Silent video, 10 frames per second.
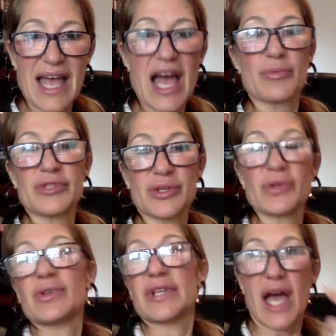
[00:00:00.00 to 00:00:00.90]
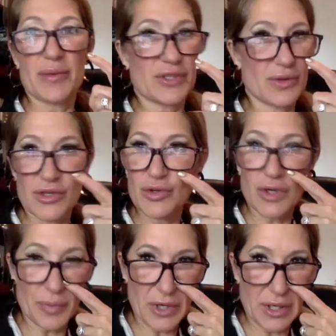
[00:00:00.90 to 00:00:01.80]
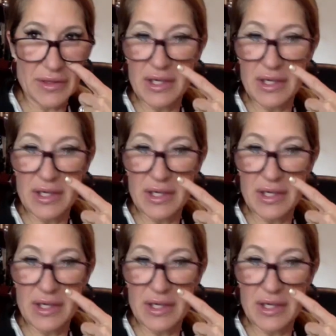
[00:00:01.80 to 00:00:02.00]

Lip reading: absolutely, absolutely. You can put it in the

● ● ●

# [PROBLEM]
Every line above is to be returned exactly, with its pictures removed.

# [ANSWER SPACE]
Silent video, 10 frames per second.
[00:00:00.00 to 00:00:00.90]
[00:00:00.90 to 00:00:01.80]
[00:00:01.80 to 00:00:02.00]

Lip reading: absolutely, absolutely. You can put it in the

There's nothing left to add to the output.